Operations: Responding to Cockpit Window Cracks

AINsafety » May 6, 2013
The Citation’s windshield remained intact through an emergency landing in Fiji.
May 6, 2013, 2:12 PM

An investigation by the Australian Transport Safety Bureau concluded that good planning and quick crew reactions were responsible for the lack of injuries and significant damage after failure of the windshield of an Australian-registered Citation X on January 15. The aircraft had just leveled at FL450 after departing Samoa’s Faleolo International Airport (NSFA) for Sydney Airport (YSSY) when the crew received a “left windshield heat inoperable” warning that required the aircraft to leave icing conditions.

The pilot flying reported the left windshield was still warm to the touch at this point.

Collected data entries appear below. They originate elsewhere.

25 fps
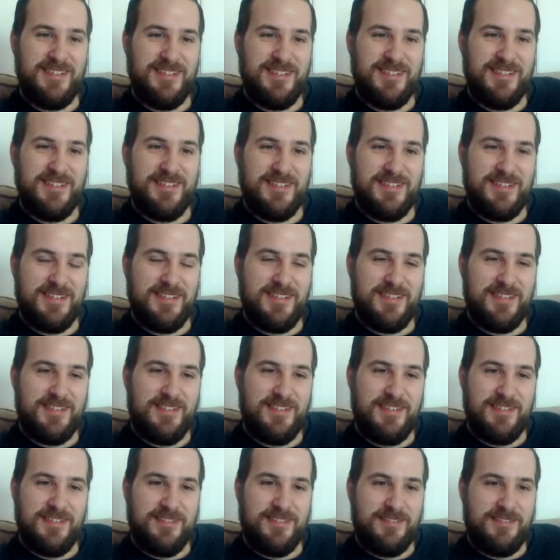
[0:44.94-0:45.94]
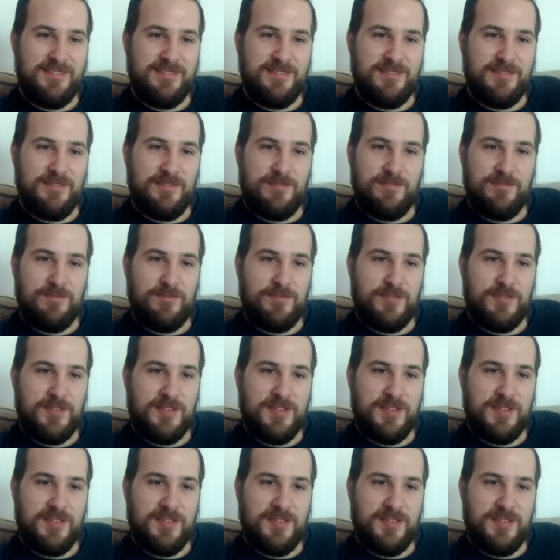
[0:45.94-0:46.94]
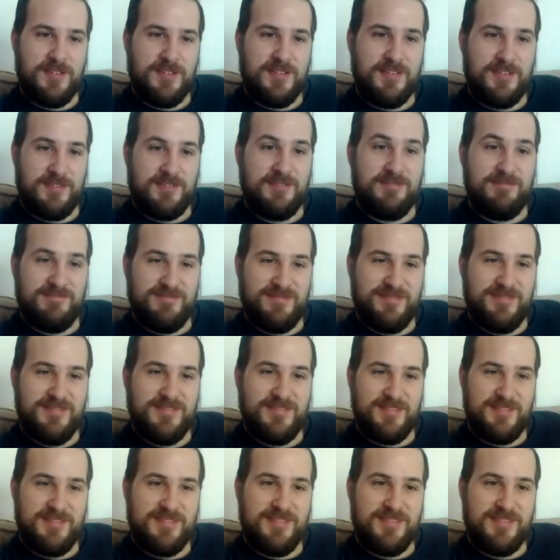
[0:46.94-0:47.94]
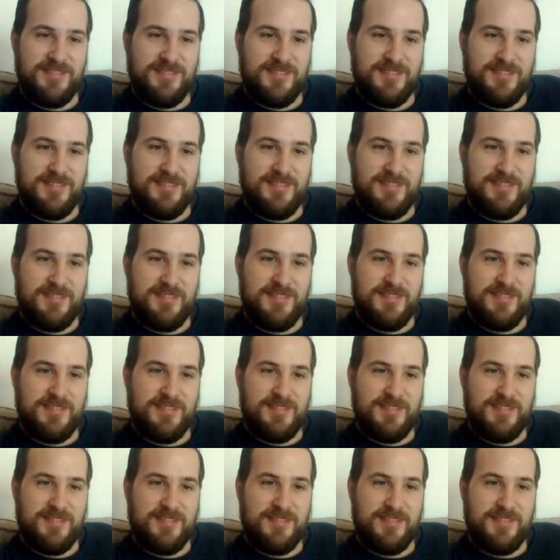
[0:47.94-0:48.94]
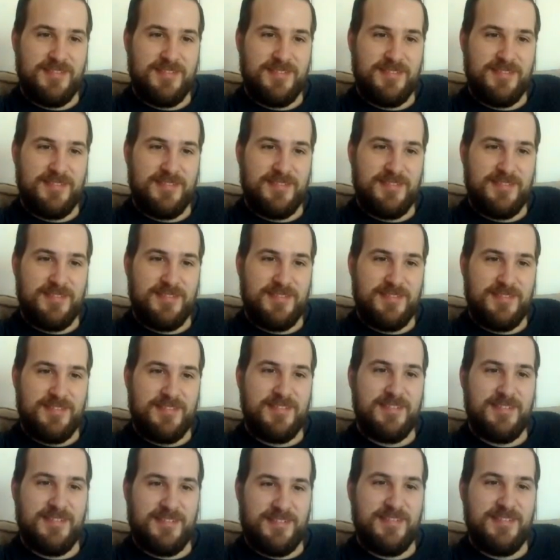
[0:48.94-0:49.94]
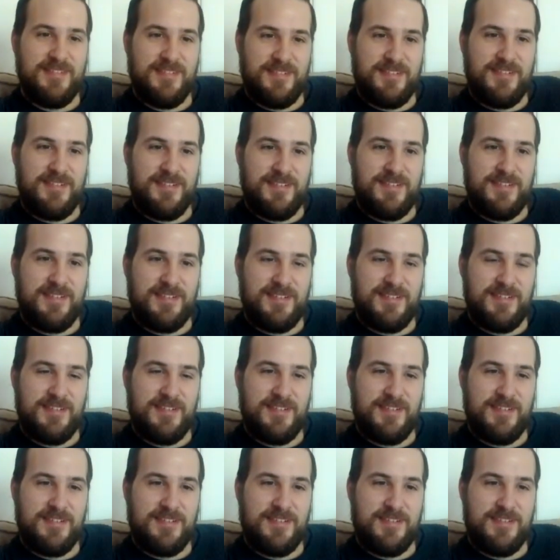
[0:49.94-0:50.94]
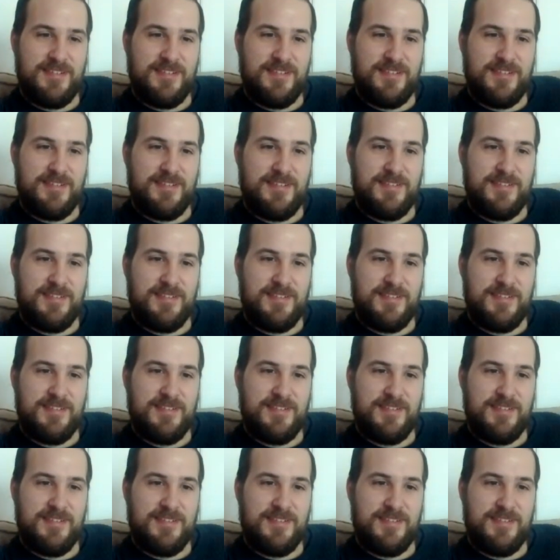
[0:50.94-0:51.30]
(not speaking)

Two minutes after that check, the windshield’s outer ply shattered with a loud bang, at which point the crew turned both windshield heating switches to “off.” The flight crew completed the emergency depressurization checklist, donned their oxygen masks, deployed the passenger oxygen masks and started a descent as they turned toward Nadi International Airport in Fiji.

The pilot flying reported that the windshield cracking did not progress further during the descent, nor did the cabin depressurize. At 14,000 feet the crew and passengers removed their masks and the flight landed normally at Nadi, with no injuries to anyone on board.